• _DATA UNDER STUDY_
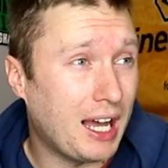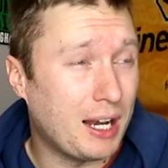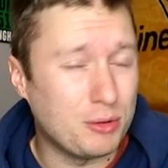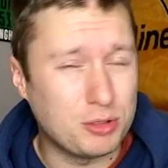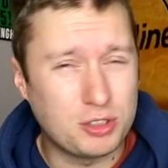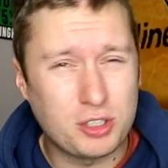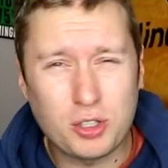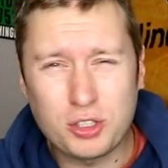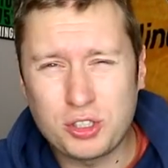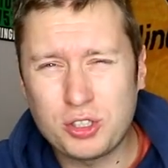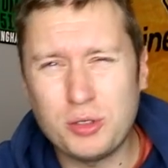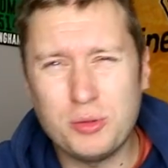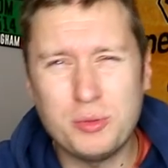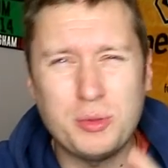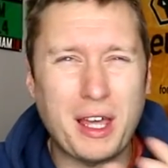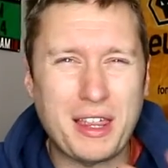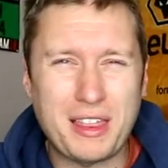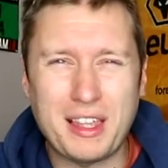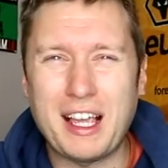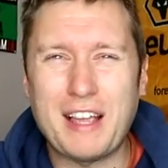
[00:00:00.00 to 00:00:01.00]
it was
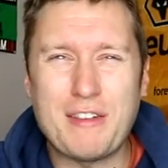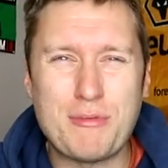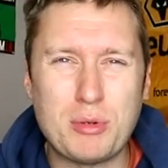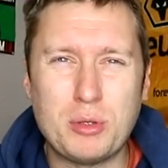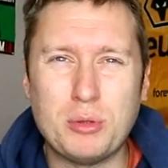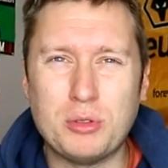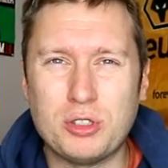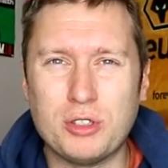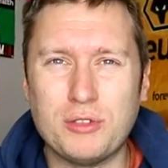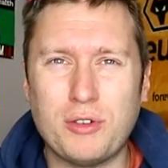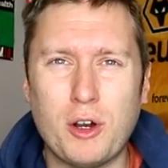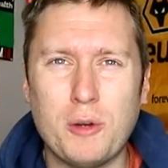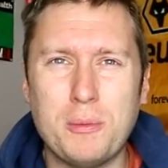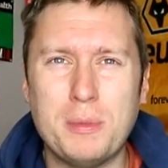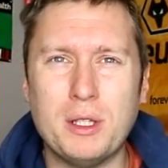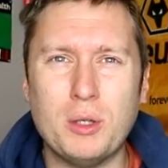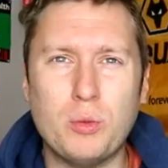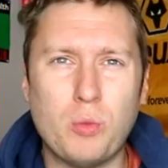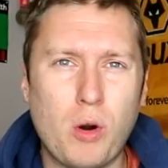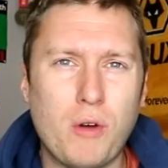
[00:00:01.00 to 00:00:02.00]
I think everybody was sort of
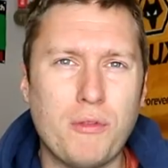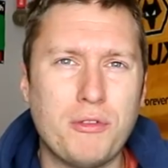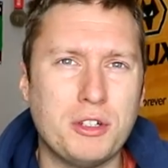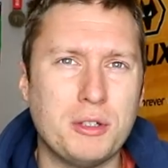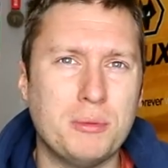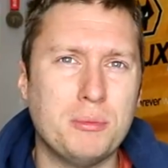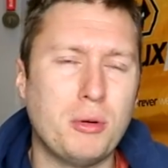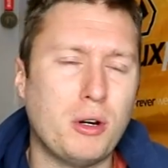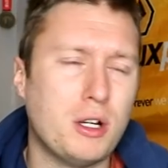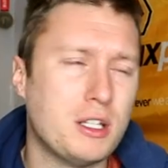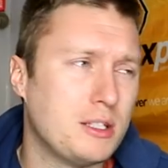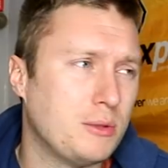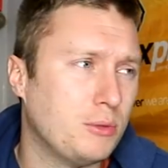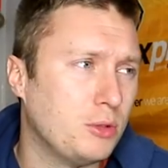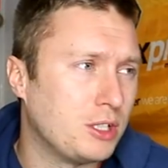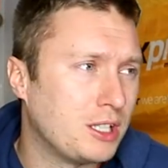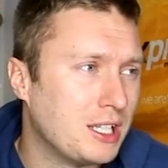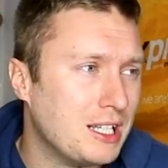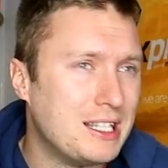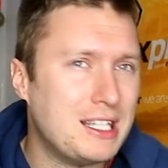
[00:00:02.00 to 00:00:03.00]
hoping that Watford and
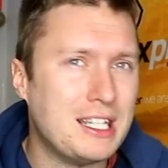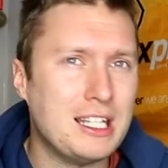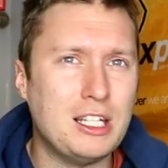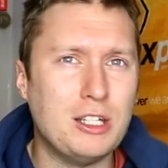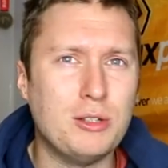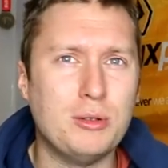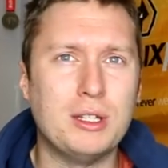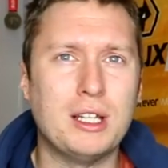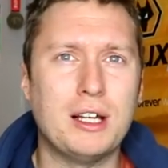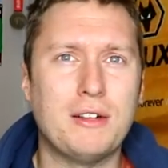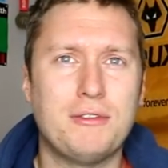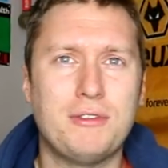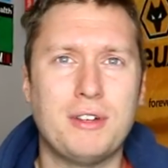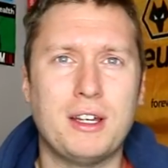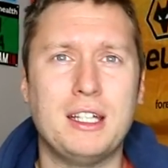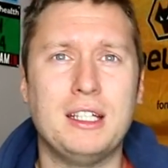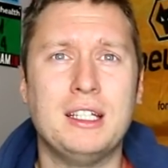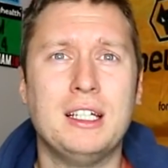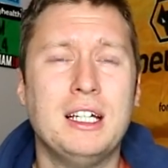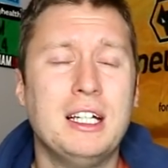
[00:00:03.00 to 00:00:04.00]
Brighton would continue in that
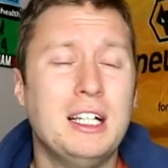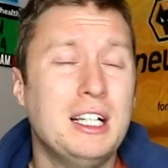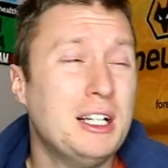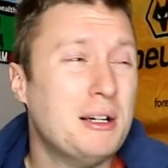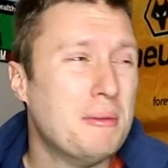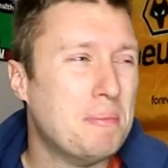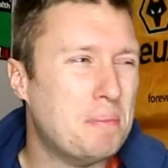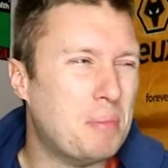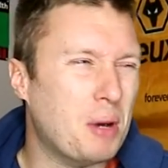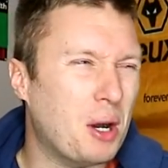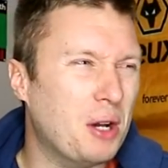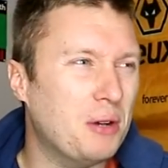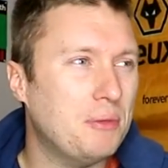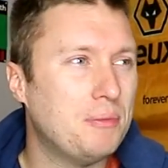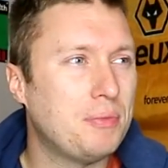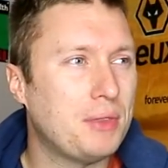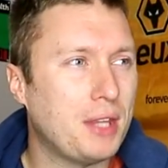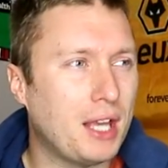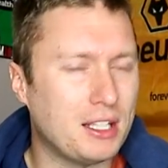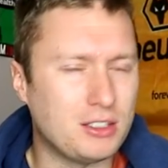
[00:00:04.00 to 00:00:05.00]
vein,
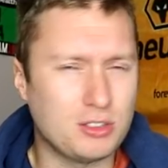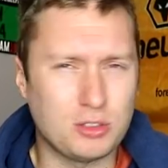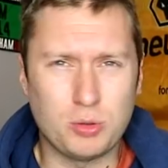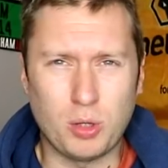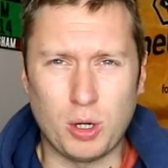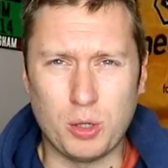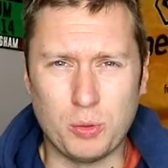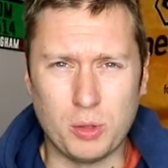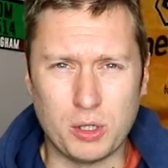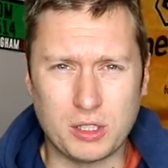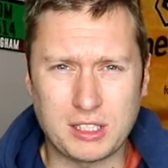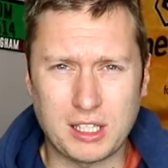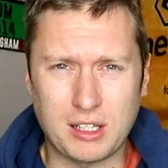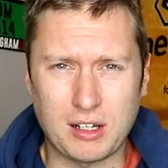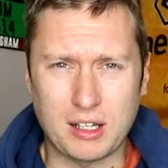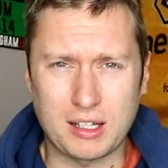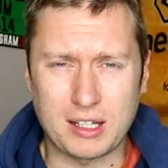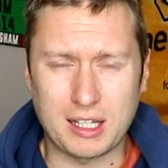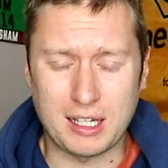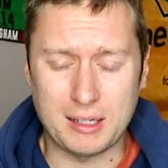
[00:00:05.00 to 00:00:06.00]
but it hasn't quite worked
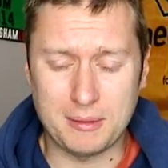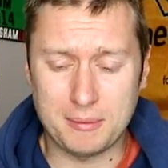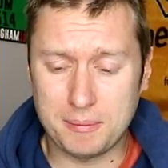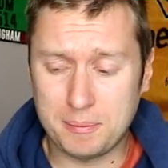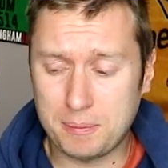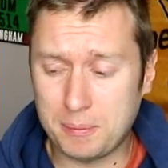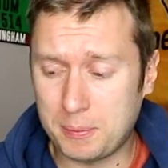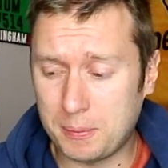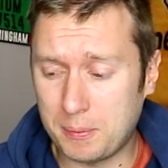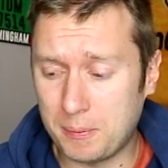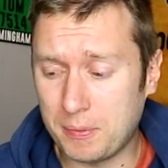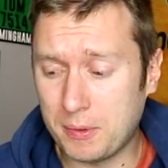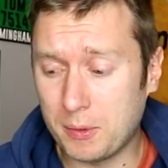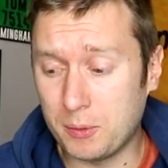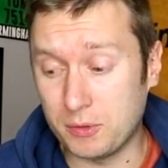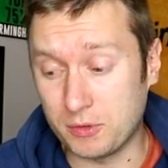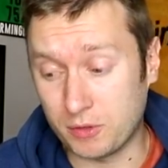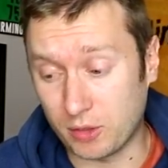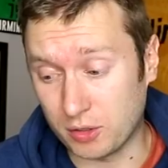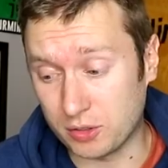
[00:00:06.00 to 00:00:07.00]
out like that.
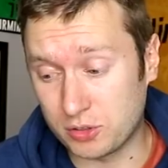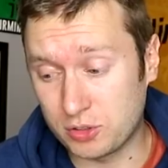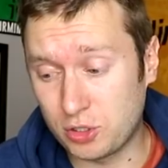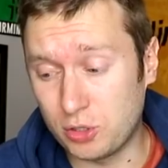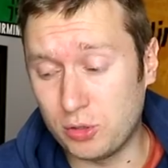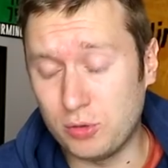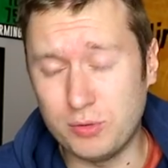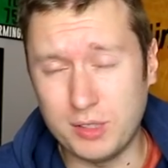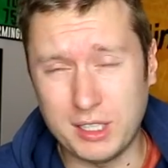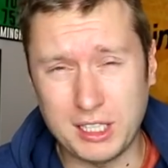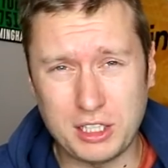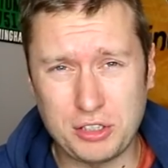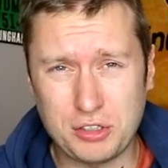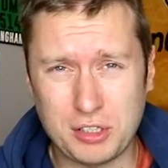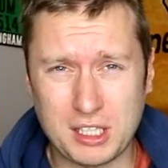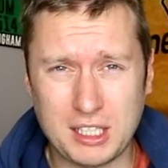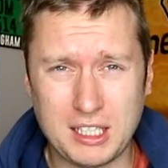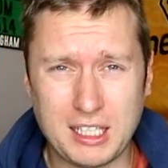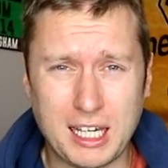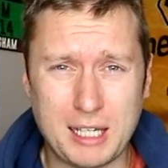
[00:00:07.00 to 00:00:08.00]
We've got 2 really
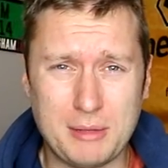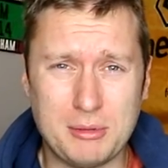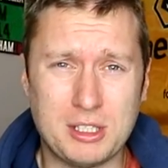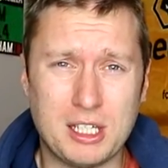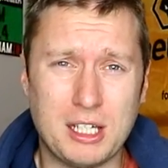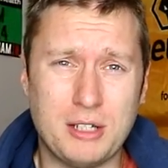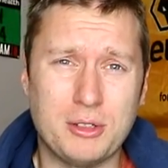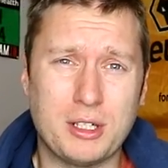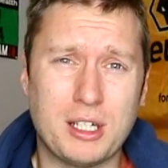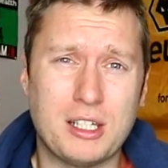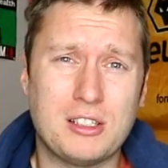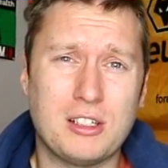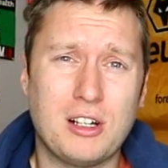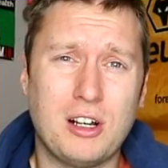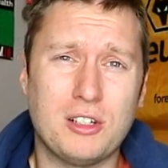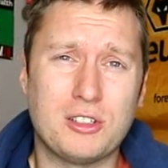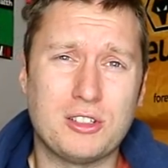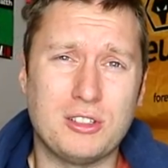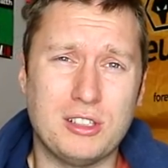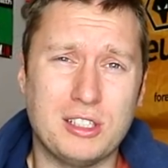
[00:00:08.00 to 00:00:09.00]
tricky games now against
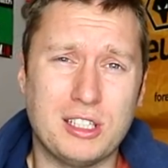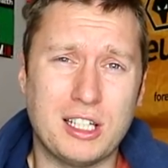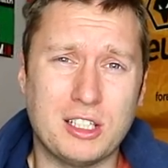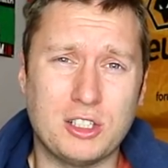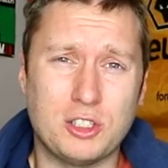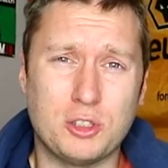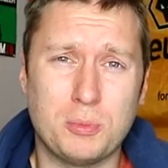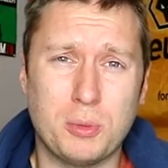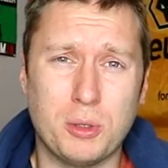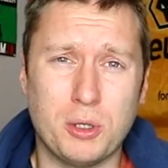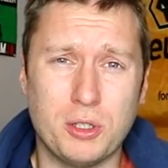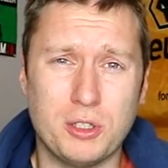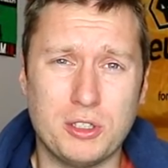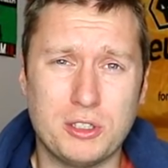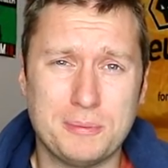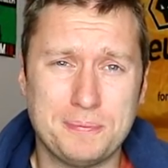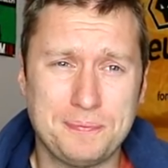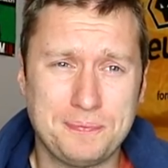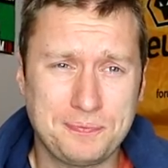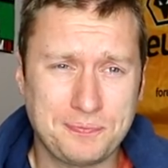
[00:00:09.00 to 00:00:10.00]
Arsenal and
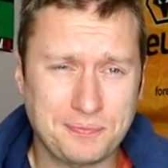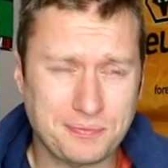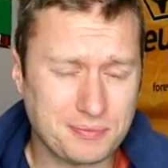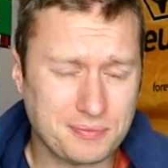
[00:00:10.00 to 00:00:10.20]
Spurs,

• _TASK_
Restate the records word for word, omitting images.

• _WRITTEN SOLUTION_
[00:00:00.00 to 00:00:01.00]
it was
[00:00:01.00 to 00:00:02.00]
I think everybody was sort of
[00:00:02.00 to 00:00:03.00]
hoping that Watford and
[00:00:03.00 to 00:00:04.00]
Brighton would continue in that
[00:00:04.00 to 00:00:05.00]
vein,
[00:00:05.00 to 00:00:06.00]
but it hasn't quite worked
[00:00:06.00 to 00:00:07.00]
out like that.
[00:00:07.00 to 00:00:08.00]
We've got 2 really
[00:00:08.00 to 00:00:09.00]
tricky games now against
[00:00:09.00 to 00:00:10.00]
Arsenal and
[00:00:10.00 to 00:00:10.20]
Spurs,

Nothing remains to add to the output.